* **Task objective**
Restate the listing below word for word. No picture belongs in the result.

* **Task inputs**
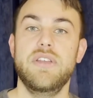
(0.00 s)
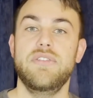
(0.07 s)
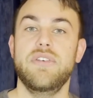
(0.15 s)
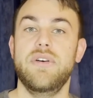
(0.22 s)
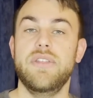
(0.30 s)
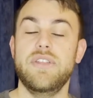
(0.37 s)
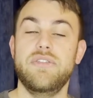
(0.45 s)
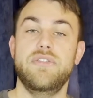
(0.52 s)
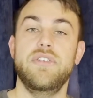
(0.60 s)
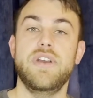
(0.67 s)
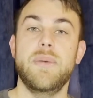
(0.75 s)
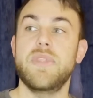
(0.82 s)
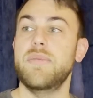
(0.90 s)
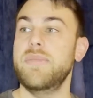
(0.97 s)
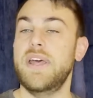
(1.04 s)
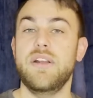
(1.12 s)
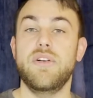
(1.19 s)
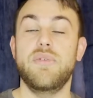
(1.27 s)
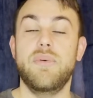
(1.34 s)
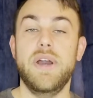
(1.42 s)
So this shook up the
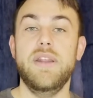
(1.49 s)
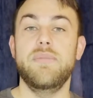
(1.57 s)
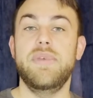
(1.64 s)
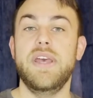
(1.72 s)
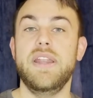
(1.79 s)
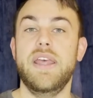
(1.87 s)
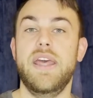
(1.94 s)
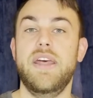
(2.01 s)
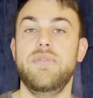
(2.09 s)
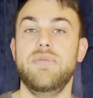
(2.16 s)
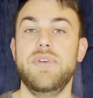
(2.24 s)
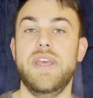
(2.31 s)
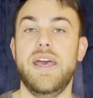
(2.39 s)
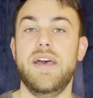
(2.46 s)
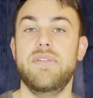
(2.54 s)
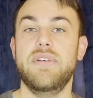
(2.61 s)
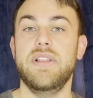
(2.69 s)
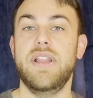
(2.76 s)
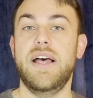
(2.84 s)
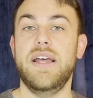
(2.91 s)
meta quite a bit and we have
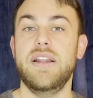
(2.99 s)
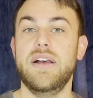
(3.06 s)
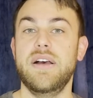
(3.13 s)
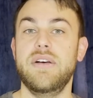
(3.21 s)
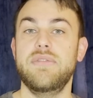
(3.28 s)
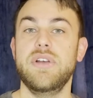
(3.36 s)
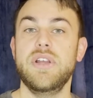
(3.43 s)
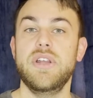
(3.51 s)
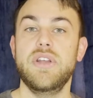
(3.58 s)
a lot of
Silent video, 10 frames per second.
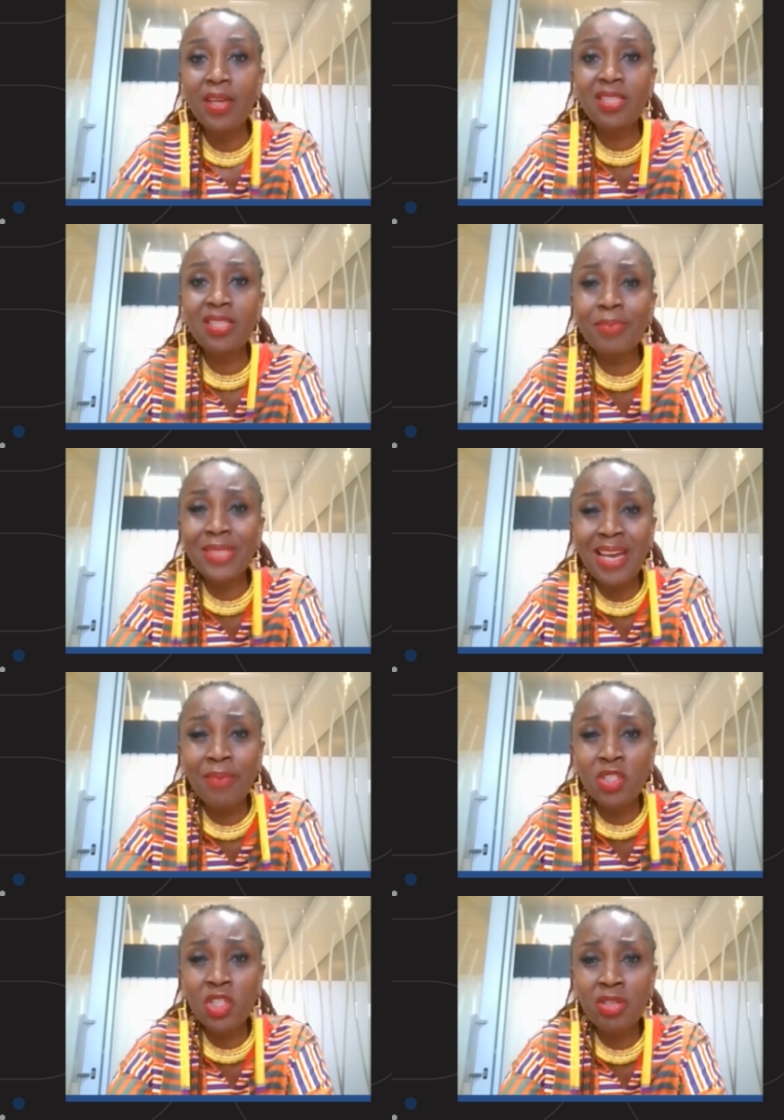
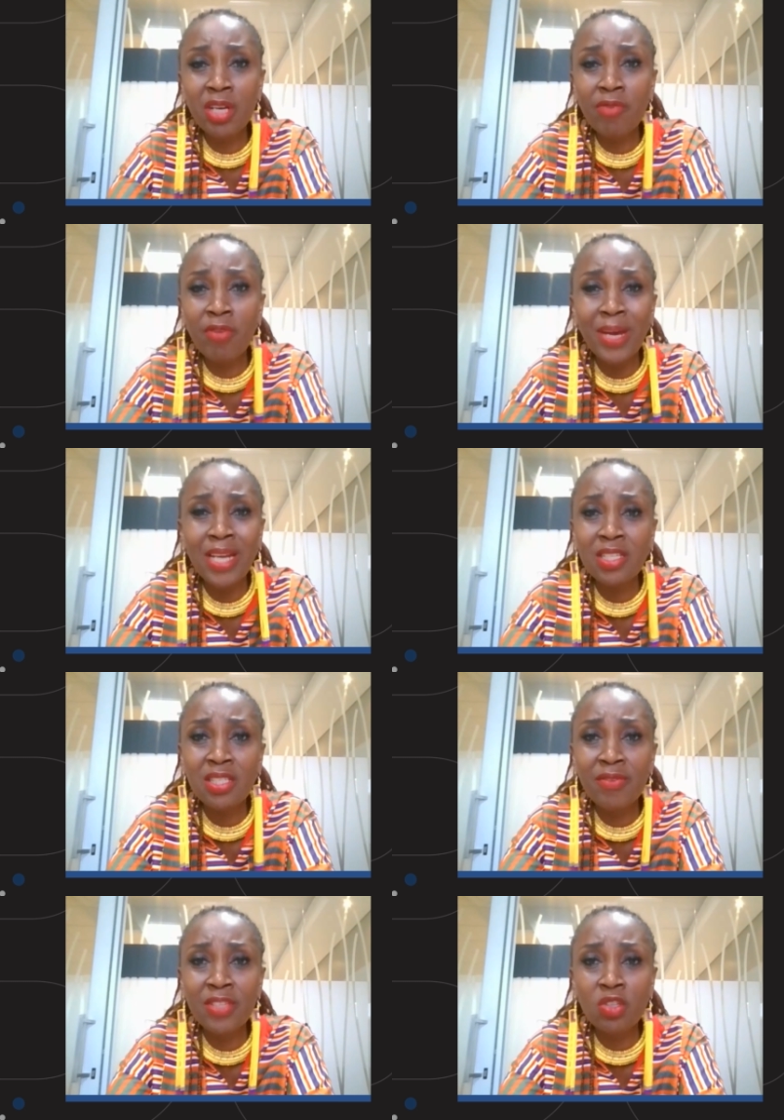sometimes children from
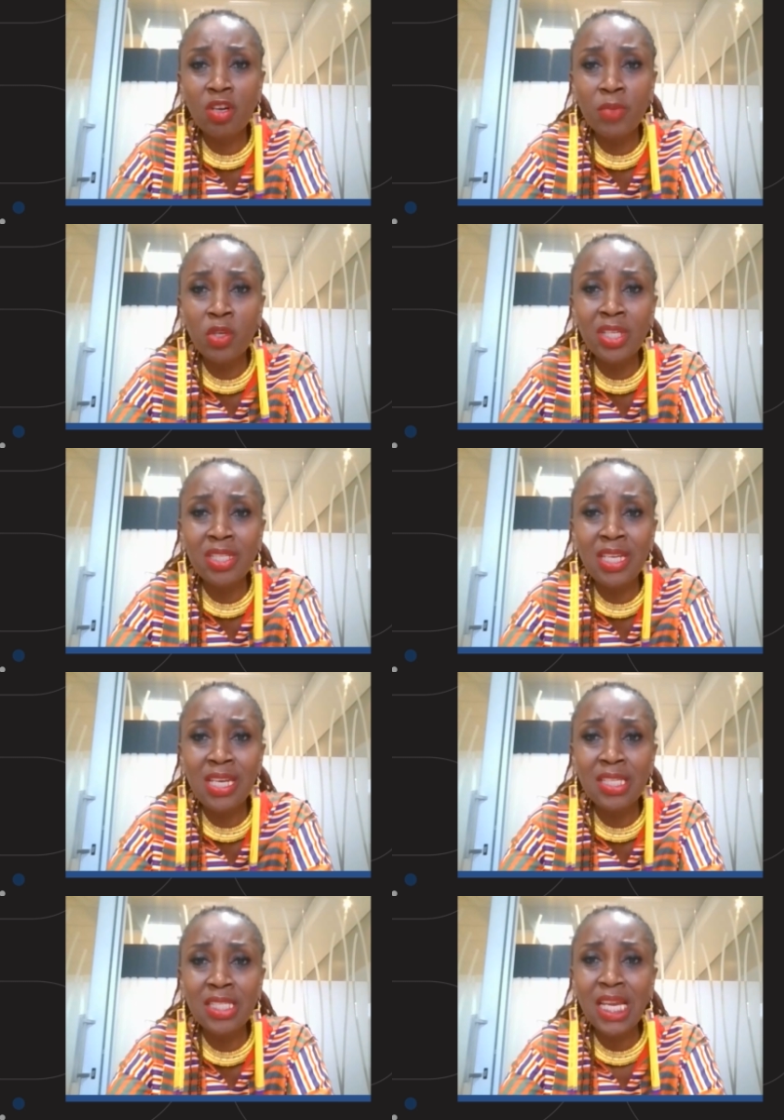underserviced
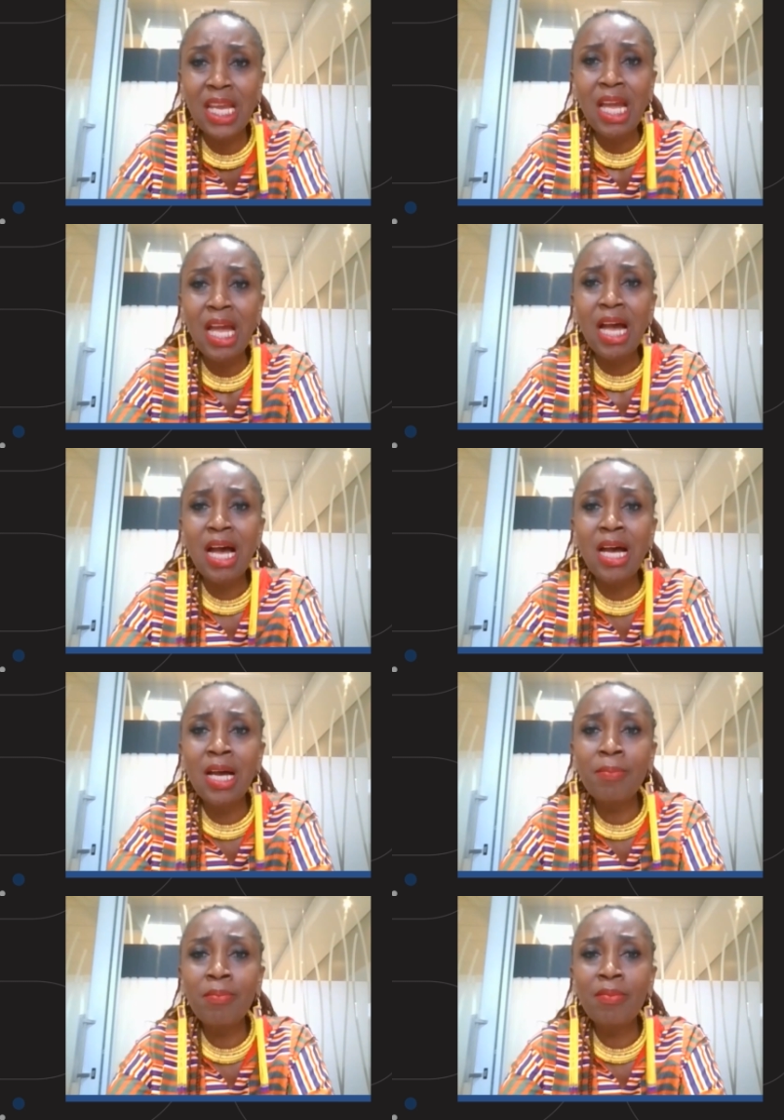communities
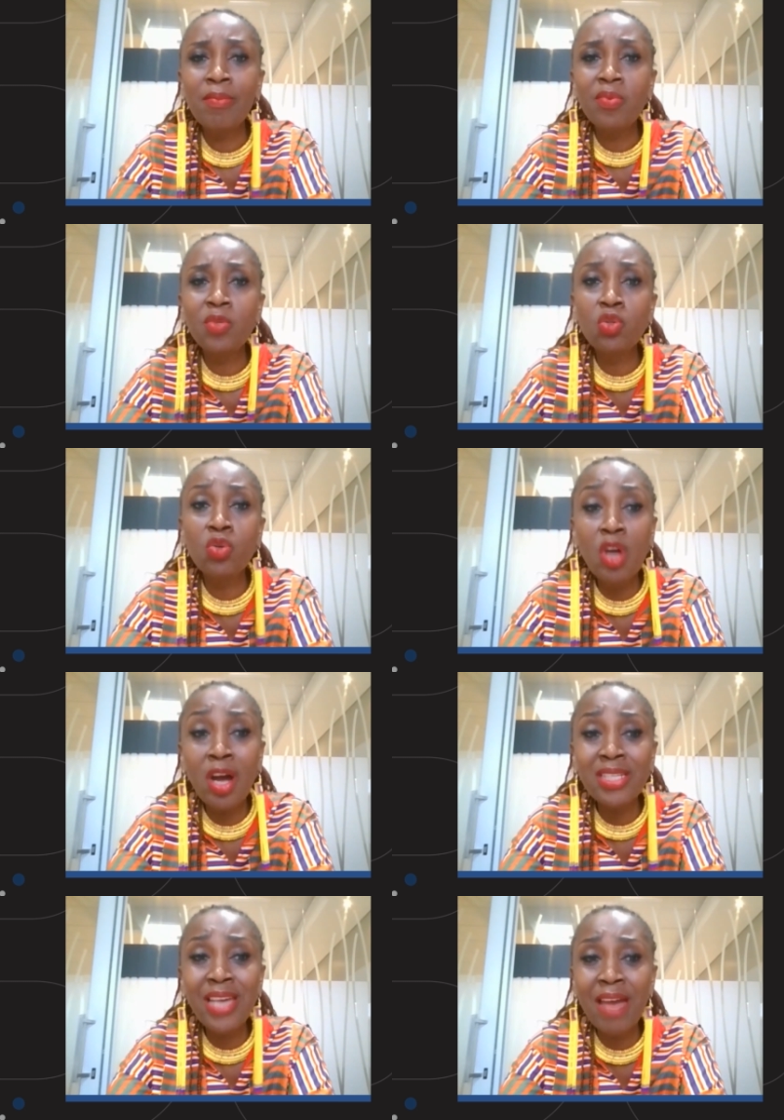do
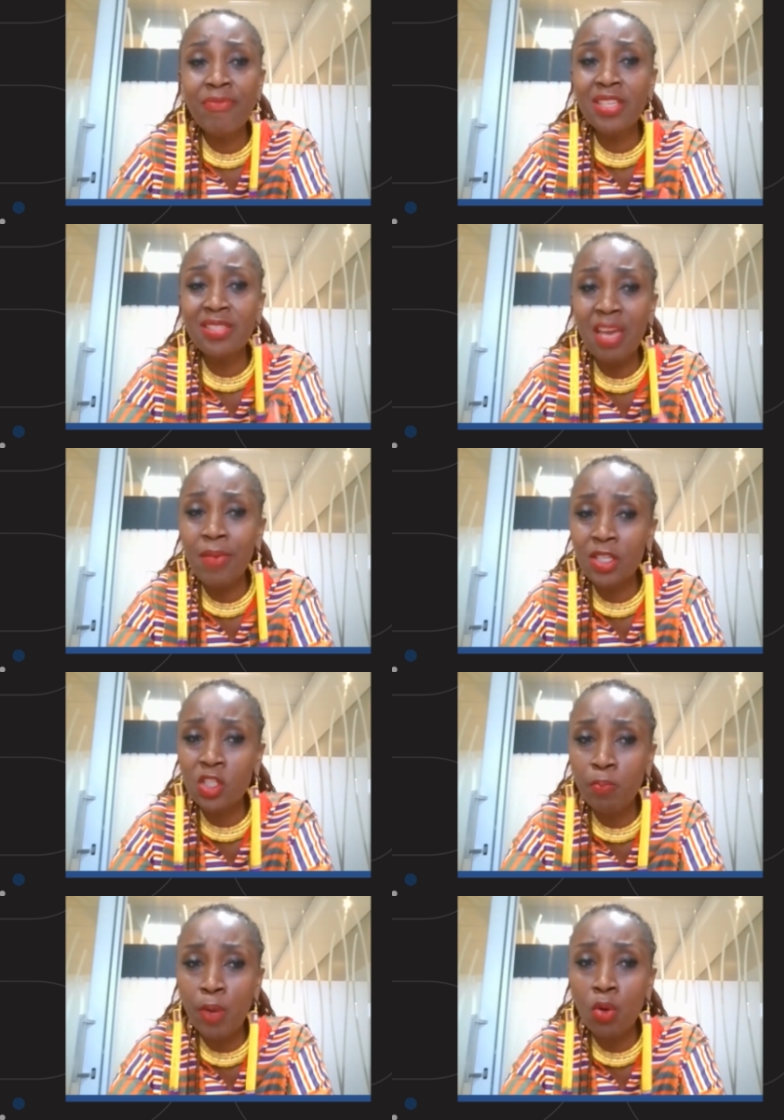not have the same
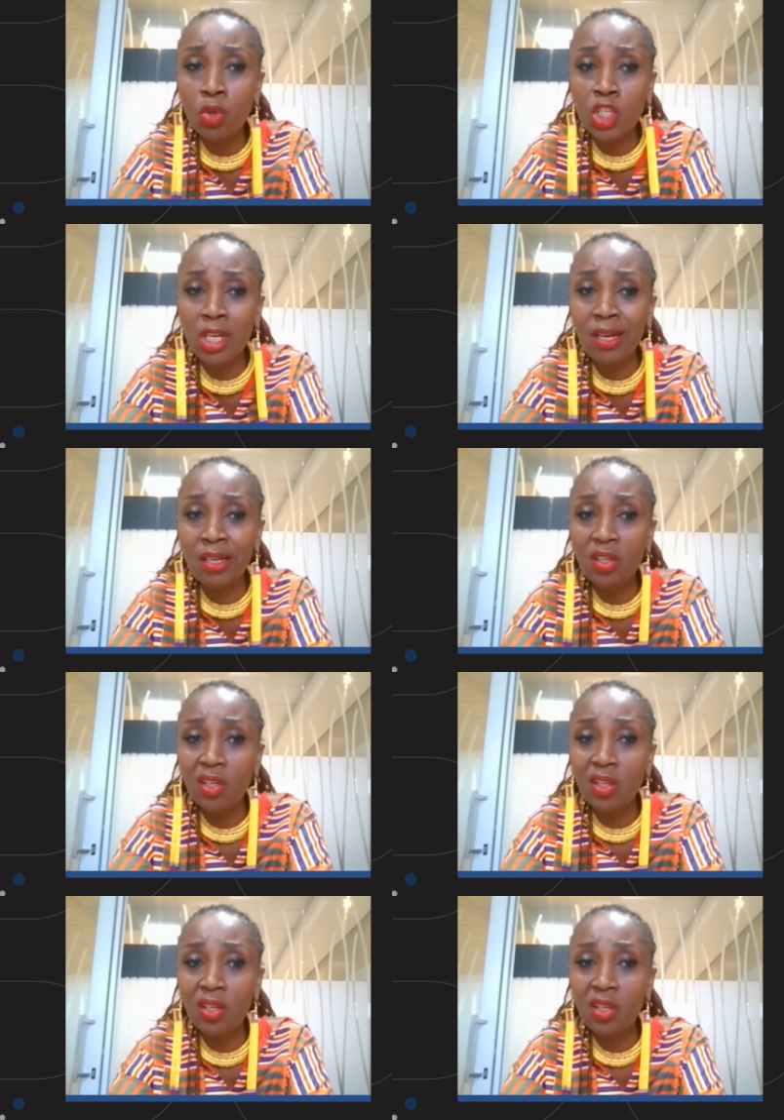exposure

* **Expected answer**
(0.00 s)
(0.07 s)
(0.15 s)
(0.22 s)
(0.30 s)
(0.37 s)
(0.45 s)
(0.52 s)
(0.60 s)
(0.67 s)
(0.75 s)
(0.82 s)
(0.90 s)
(0.97 s)
(1.04 s)
(1.12 s)
(1.19 s)
(1.27 s)
(1.34 s)
(1.42 s)
So this shook up the
(1.49 s)
(1.57 s)
(1.64 s)
(1.72 s)
(1.79 s)
(1.87 s)
(1.94 s)
(2.01 s)
(2.09 s)
(2.16 s)
(2.24 s)
(2.31 s)
(2.39 s)
(2.46 s)
(2.54 s)
(2.61 s)
(2.69 s)
(2.76 s)
(2.84 s)
(2.91 s)
meta quite a bit and we have
(2.99 s)
(3.06 s)
(3.13 s)
(3.21 s)
(3.28 s)
(3.36 s)
(3.43 s)
(3.51 s)
(3.58 s)
a lot of
Silent video, 10 frames per second.
sometimes children from
underserviced
communities
do
not have the same
exposure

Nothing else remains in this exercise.